--- PROVIDED ENTRIES Enclosed Below ---
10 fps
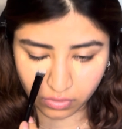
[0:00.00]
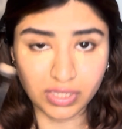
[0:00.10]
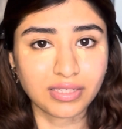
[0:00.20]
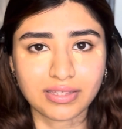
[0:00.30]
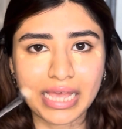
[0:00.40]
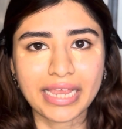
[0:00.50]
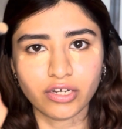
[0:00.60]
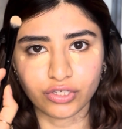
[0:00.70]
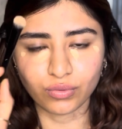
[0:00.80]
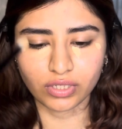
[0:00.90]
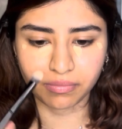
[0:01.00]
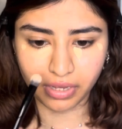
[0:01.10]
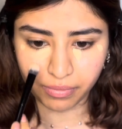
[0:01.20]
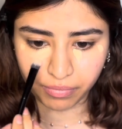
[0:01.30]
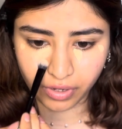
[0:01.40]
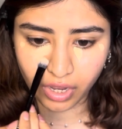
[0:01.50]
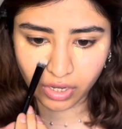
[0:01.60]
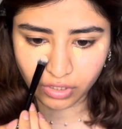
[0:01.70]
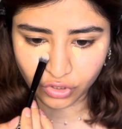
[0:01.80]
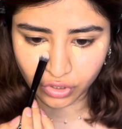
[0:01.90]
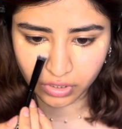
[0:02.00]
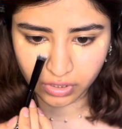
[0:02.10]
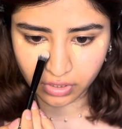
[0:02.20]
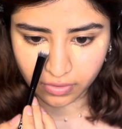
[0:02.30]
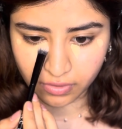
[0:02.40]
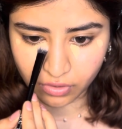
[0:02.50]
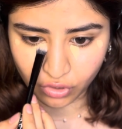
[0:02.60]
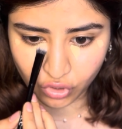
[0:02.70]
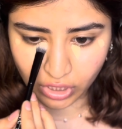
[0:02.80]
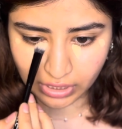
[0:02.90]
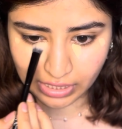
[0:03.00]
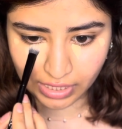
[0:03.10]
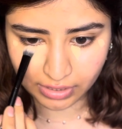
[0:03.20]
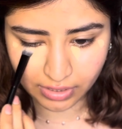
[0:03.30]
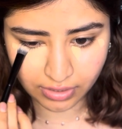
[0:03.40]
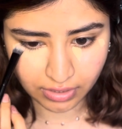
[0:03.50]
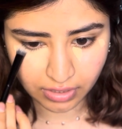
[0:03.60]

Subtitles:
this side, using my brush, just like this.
--- End of Enclosed PROVIDED ENTRIES ---
=== EXERCISE DIRECTIONS ===
Copy the data word for word, no pictures.

=== EXPECTED ANSWER ===
10 fps
[0:00.00]
[0:00.10]
[0:00.20]
[0:00.30]
[0:00.40]
[0:00.50]
[0:00.60]
[0:00.70]
[0:00.80]
[0:00.90]
[0:01.00]
[0:01.10]
[0:01.20]
[0:01.30]
[0:01.40]
[0:01.50]
[0:01.60]
[0:01.70]
[0:01.80]
[0:01.90]
[0:02.00]
[0:02.10]
[0:02.20]
[0:02.30]
[0:02.40]
[0:02.50]
[0:02.60]
[0:02.70]
[0:02.80]
[0:02.90]
[0:03.00]
[0:03.10]
[0:03.20]
[0:03.30]
[0:03.40]
[0:03.50]
[0:03.60]

Subtitles:
this side, using my brush, just like this.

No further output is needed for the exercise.